How can pop culture, technology and media be used to boost the performance of students and schools? How can “cultural competence” raise the academic achievement of English-Language Learners, minority and economically deprived students? Is the Asian “model minority” claim a myth?
The 2005 National Education Association (NEA) two-day “joint conference on concerns of minorities and women” is examining these issues this week in Los Angeles.
The two-day conference, which began yesterday and winds up today at the Westin Bonaventure Hotel, is comprised of workshops and hands-on sessions on topics ranging from closing the achievement gaps of minority students and keeping kids “gang free” to working with legislators and local communities to build stronger schools.

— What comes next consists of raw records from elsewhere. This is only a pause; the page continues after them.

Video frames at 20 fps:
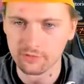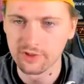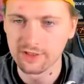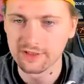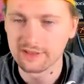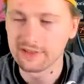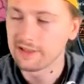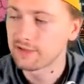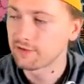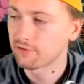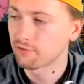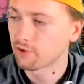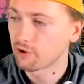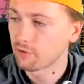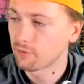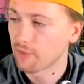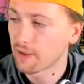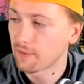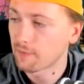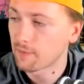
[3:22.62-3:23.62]
You just need to
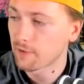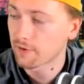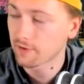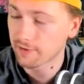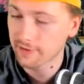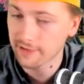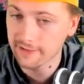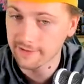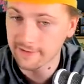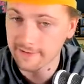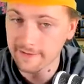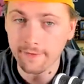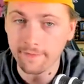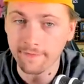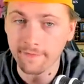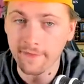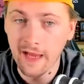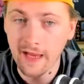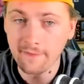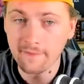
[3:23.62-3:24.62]
remember that
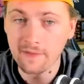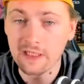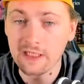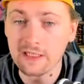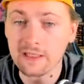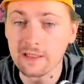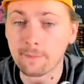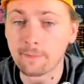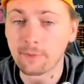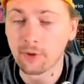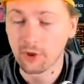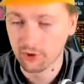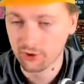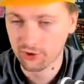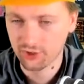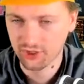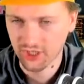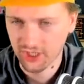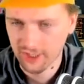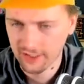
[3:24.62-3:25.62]
nothing in the
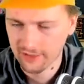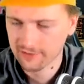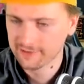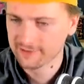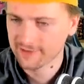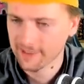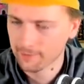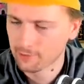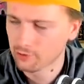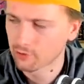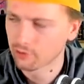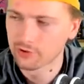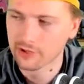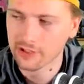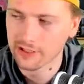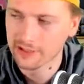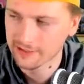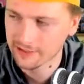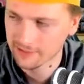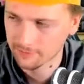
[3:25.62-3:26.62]
Persia
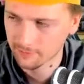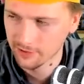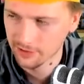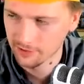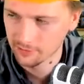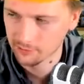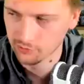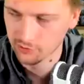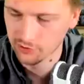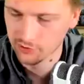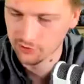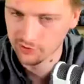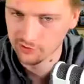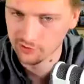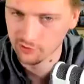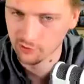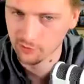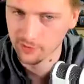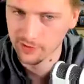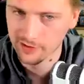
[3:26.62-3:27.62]
subcontinent can be added to a
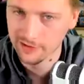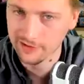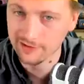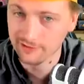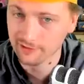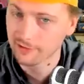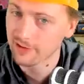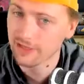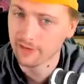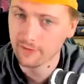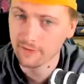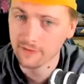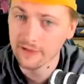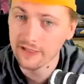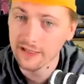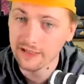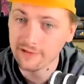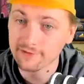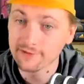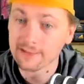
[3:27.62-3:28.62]
trade company, so
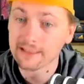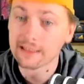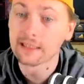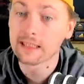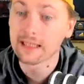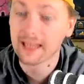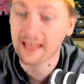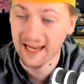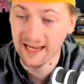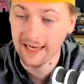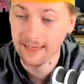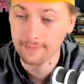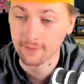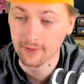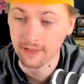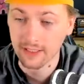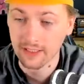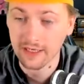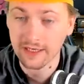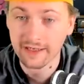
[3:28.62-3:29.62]
everything else can
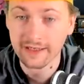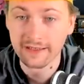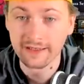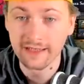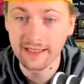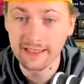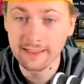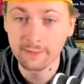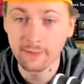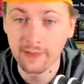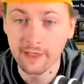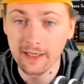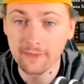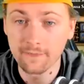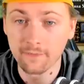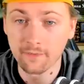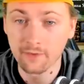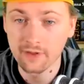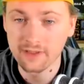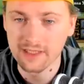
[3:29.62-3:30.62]
be. That's why,
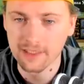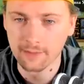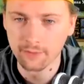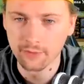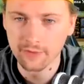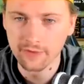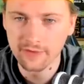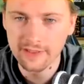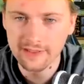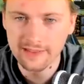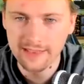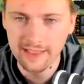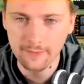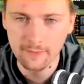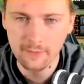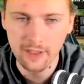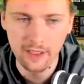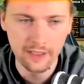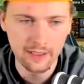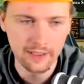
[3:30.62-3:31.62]
for example, in the
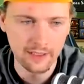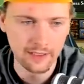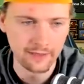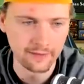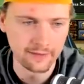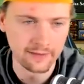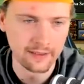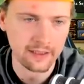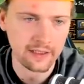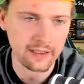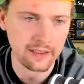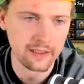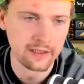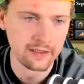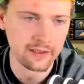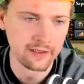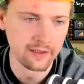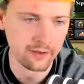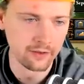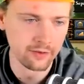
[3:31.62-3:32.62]
Samarkand,
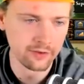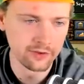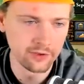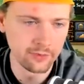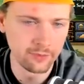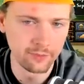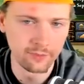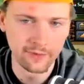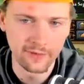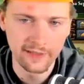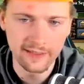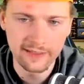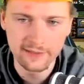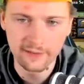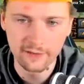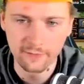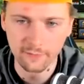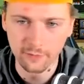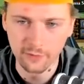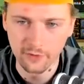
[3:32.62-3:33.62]
there are also
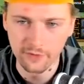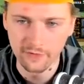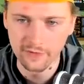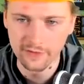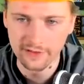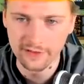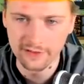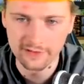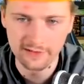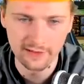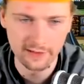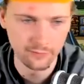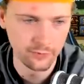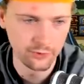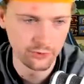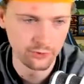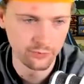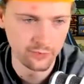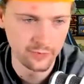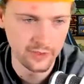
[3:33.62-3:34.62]
plenty of provinces that
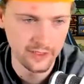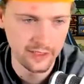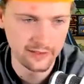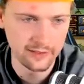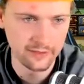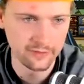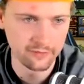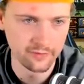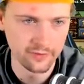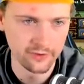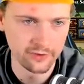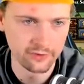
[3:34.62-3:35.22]
we should be adding to a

Given the growing diversity of the nation’s public schools and new accountability regulations, conferees are exploring means of ensuring that all children will have a level academic playing field.Featured speakers at the conference include Hugh Vasquez, founder of Oakland’s TODOS (Everyone) Institute, a social justice group that helps young people unlearn racism, Stewart Kwoh, president of the Asian Pacific American Legal Center, the largest Asian civil rights organization, Luis Valdez, chairman of El Teatro Campesino (the Farm Workers Theater) and director of the movie La Bamba, Donna Brazile, political commentator and columnist, and Michele Foster, Claremont University educational anthropologist, sociolinguist and author.